TRADERS going long on copper over the last few years would have made enormous profits, as it rebounded from its collapse following the financial crisis. But its momentum has been flagging since February’s peak. There are still many copper bulls, but it is looking less like a one-way bet. Adding to the complexity of the trade, demand is not driven solely by its industrial uses, while traders need to keep an eye on the dollar. Volatility is likely, which could make for interesting trading, but deciding on whether to go short or long is a tough call.
In going long on copper, traders will be betting on China’s insatiable growth. For Angus Campbell of London Capital Group, despite the measures to cool inflation China is “still growing at an incredible pace.” Japan should also put pressure on stockpiles, as it rebuilds after the quake and turns the printing presses up to shake off its indefatigable deflation. “Trading base metals is a classic economic recovery play and demand for these metals will be closely monitored as Japan’s rebuilding process starts to begin,” says Michael Hewson of CMC Markets.
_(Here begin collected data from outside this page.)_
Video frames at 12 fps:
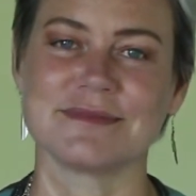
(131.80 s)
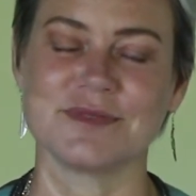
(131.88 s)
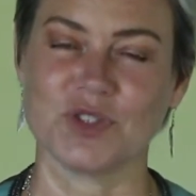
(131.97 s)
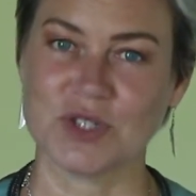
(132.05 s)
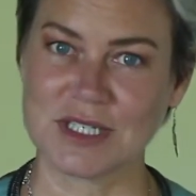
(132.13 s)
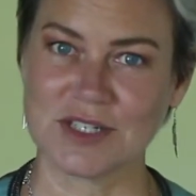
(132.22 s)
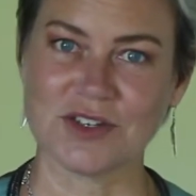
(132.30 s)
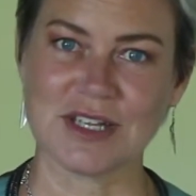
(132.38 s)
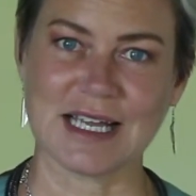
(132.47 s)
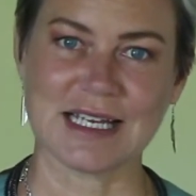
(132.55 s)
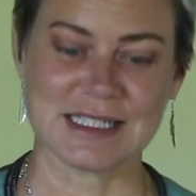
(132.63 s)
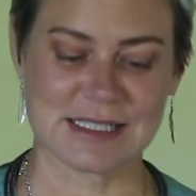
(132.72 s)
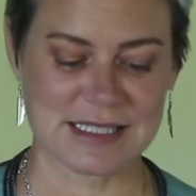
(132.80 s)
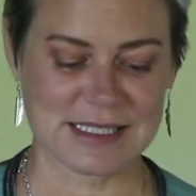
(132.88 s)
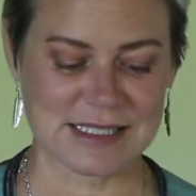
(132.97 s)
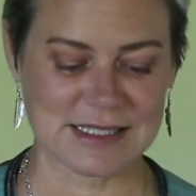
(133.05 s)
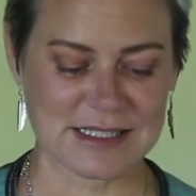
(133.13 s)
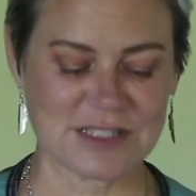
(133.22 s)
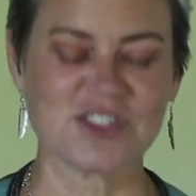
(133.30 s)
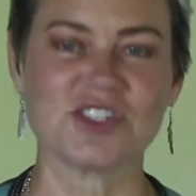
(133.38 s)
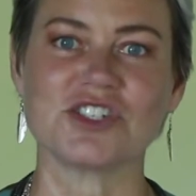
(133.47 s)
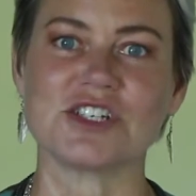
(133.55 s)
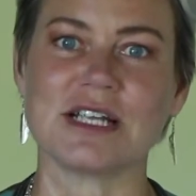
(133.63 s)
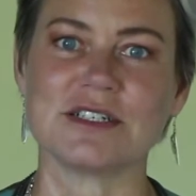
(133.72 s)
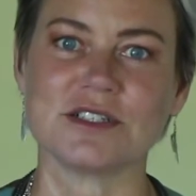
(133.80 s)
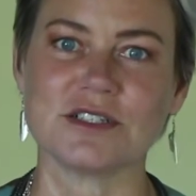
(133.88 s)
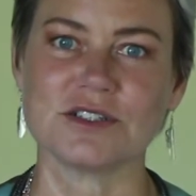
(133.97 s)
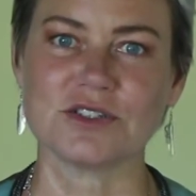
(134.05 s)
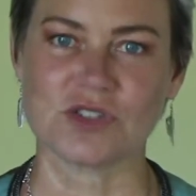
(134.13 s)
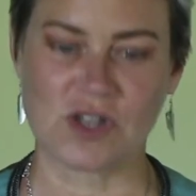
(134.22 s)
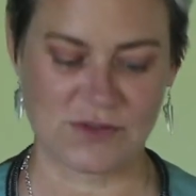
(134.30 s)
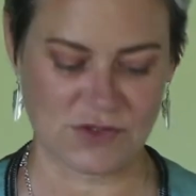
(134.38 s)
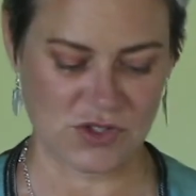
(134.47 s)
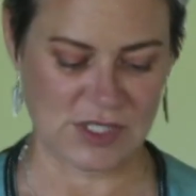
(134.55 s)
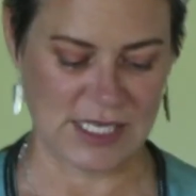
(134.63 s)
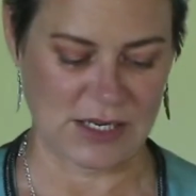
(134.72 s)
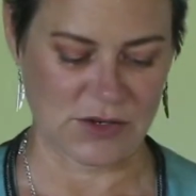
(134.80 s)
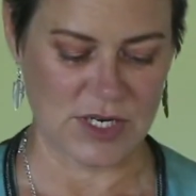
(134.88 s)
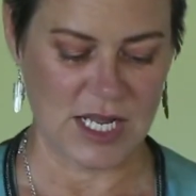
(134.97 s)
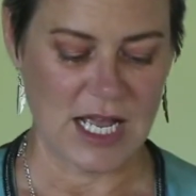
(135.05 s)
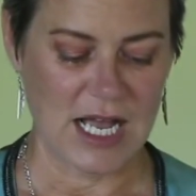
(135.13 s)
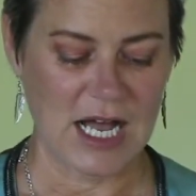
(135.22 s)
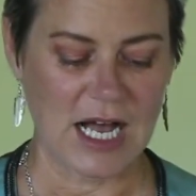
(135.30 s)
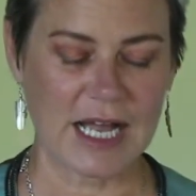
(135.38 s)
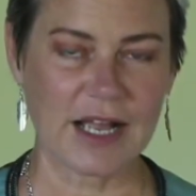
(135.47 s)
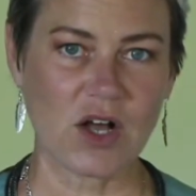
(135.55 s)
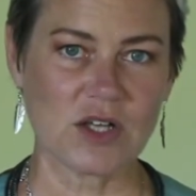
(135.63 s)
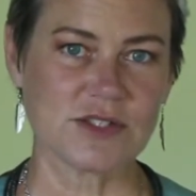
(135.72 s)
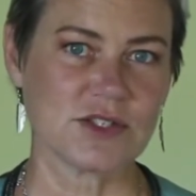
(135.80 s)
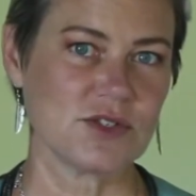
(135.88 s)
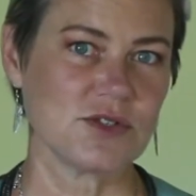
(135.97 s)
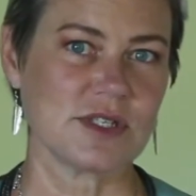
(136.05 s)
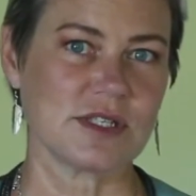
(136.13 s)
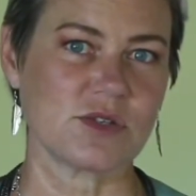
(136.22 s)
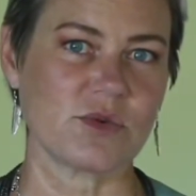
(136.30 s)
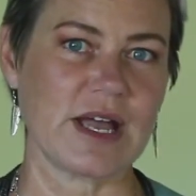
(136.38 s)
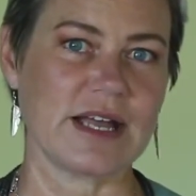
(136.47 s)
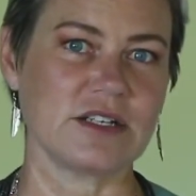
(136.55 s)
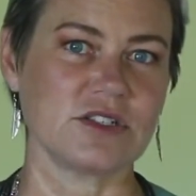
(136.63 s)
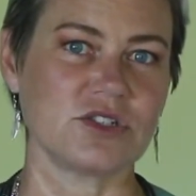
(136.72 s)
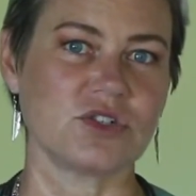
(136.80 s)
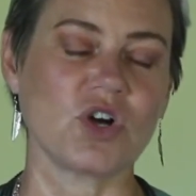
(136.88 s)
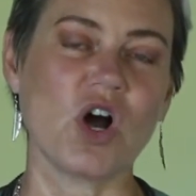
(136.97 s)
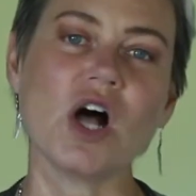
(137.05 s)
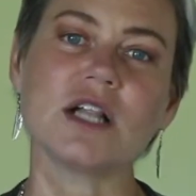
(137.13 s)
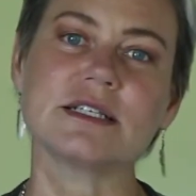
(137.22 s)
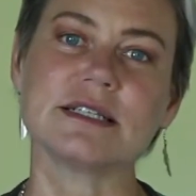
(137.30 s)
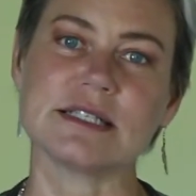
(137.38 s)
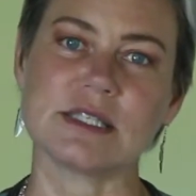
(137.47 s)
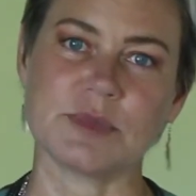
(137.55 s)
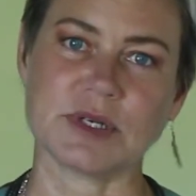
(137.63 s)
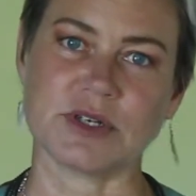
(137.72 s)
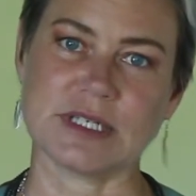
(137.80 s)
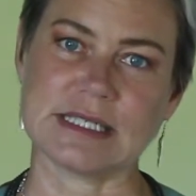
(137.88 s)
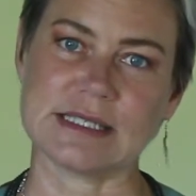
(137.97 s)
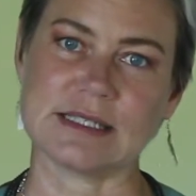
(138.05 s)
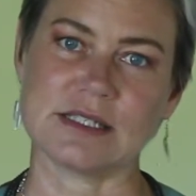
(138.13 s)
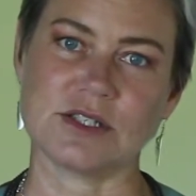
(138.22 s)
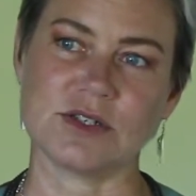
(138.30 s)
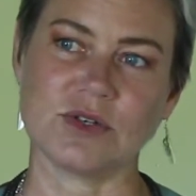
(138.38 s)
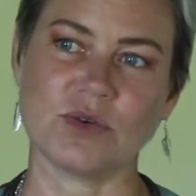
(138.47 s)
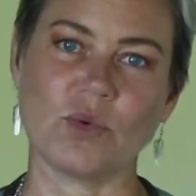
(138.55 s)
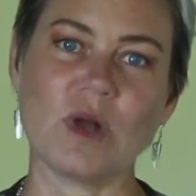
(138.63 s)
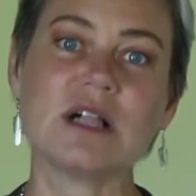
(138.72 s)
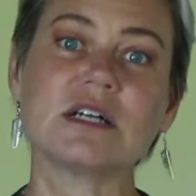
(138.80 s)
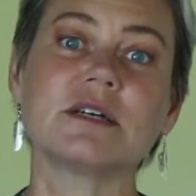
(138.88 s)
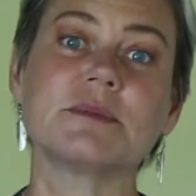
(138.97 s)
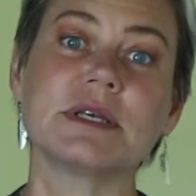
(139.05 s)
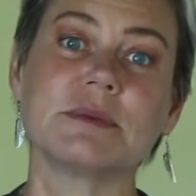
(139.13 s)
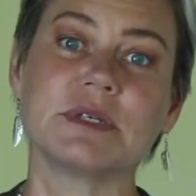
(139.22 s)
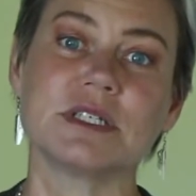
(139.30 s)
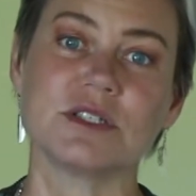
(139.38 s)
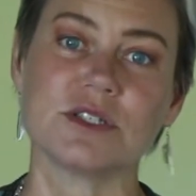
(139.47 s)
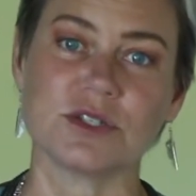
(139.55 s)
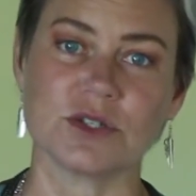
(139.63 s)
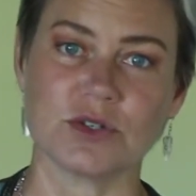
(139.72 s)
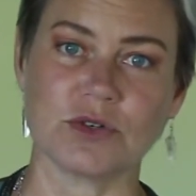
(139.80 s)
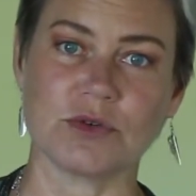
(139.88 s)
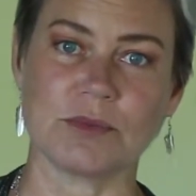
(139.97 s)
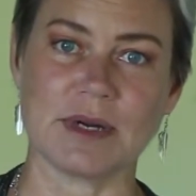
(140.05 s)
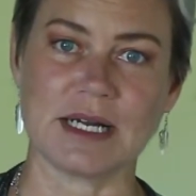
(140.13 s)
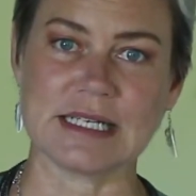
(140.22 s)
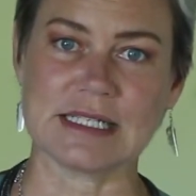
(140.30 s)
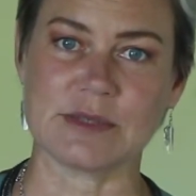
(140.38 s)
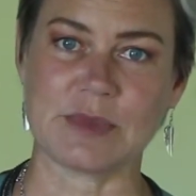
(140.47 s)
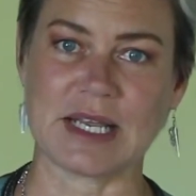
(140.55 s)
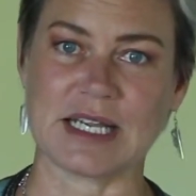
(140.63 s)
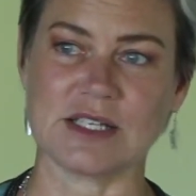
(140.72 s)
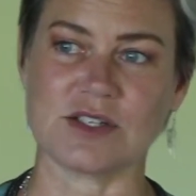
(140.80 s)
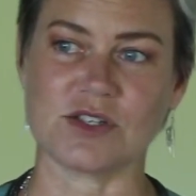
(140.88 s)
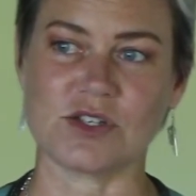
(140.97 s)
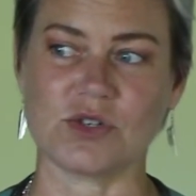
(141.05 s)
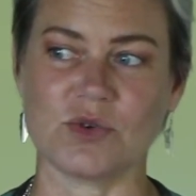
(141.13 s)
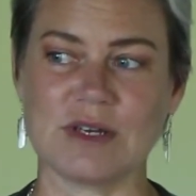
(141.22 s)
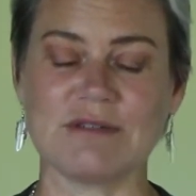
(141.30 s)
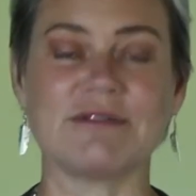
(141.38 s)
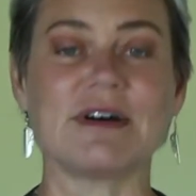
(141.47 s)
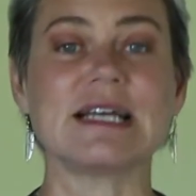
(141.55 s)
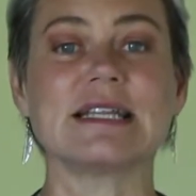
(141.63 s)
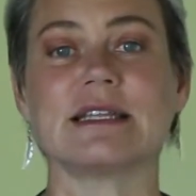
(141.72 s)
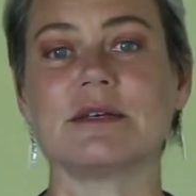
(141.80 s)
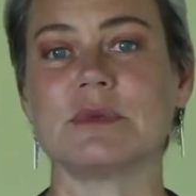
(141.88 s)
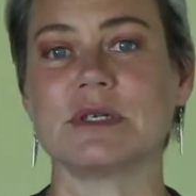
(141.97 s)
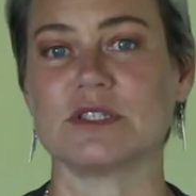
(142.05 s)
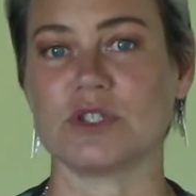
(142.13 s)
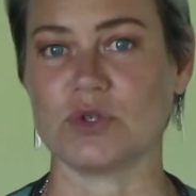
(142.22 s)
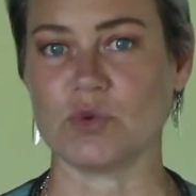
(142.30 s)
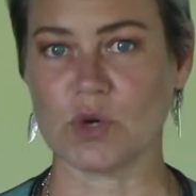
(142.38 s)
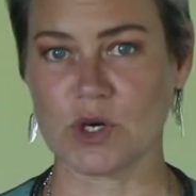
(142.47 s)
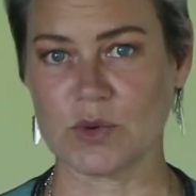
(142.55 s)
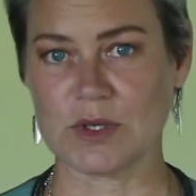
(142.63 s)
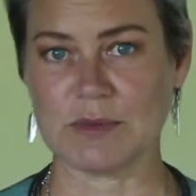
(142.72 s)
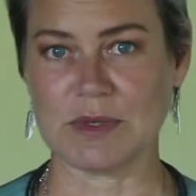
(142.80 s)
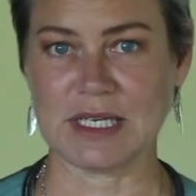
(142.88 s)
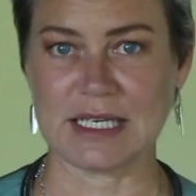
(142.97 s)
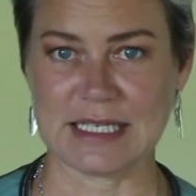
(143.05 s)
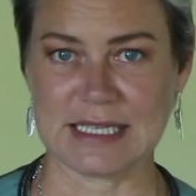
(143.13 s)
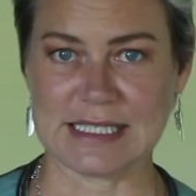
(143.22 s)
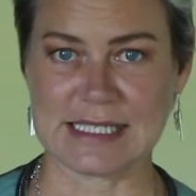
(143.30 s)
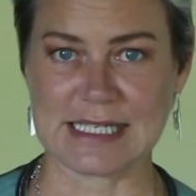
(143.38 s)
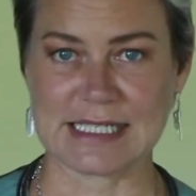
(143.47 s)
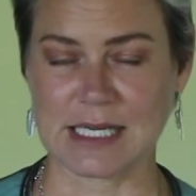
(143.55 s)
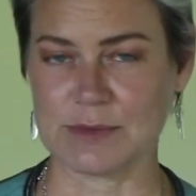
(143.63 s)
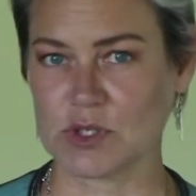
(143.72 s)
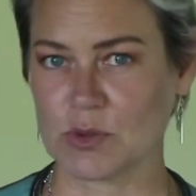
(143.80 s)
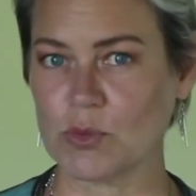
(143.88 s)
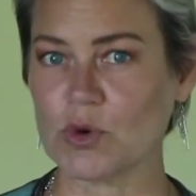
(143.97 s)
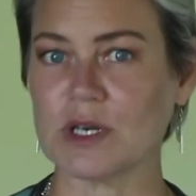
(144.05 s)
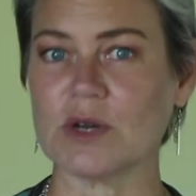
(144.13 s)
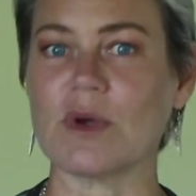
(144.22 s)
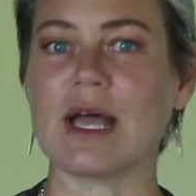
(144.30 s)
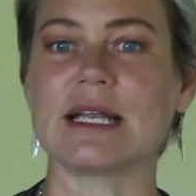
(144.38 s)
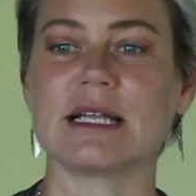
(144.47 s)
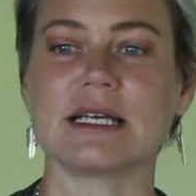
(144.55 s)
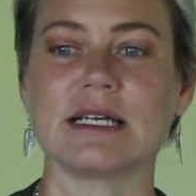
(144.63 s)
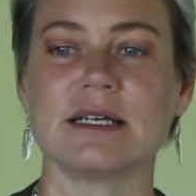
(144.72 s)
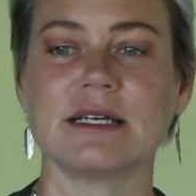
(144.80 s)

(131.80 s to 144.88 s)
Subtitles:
You can hear that. It's a gentler, softer sound. I also use this rattle to call in the spirits, to welcome them into my space, to invite them to work with me in the daytime. So morning rattling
Buying or selling copper is not just a call on global growth – in fact you might get burnt by assuming it is. Of course, if it turns out that the Chinese authorities are sitting atop a bursting bubble then copper will come crashing down along with Chinese growth. But even a soft landing could deal the price of copper a severe blow. Since the beginning of the year, Sean Corrigan of Diapason Commodities has been charting an intriguing correlation between China’s loose monetary policy and the price of copper. There is evidence that copper is being bought on the back of cheap money, used as a store of value rather than for immediate industrial use.
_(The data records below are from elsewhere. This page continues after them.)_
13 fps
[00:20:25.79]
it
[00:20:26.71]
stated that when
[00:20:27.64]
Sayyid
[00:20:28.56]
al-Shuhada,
Manoj Ladwa of ETX Capital feels that there could be increased movement in the price of copper: “with this volatility comes increased profit making opportunities, but also increased scope for making losses.” As such, setting the correct stop losses will be vital. Traders also need to take into account the fate of the dollar: “CFD clients can take advantage of movements in the price of copper, but they have to remember that because the base metal is quoted in dollars, when they open a position they are also exposed to movements in the US dollar as well if their account is based in sterling,” says Campbell.
For traders familiar with the movements of copper there should be enough volatility to make handsome profits. However, given the complexities involved, even they might be wise to wait for a clear direction before jumping onto the next trend.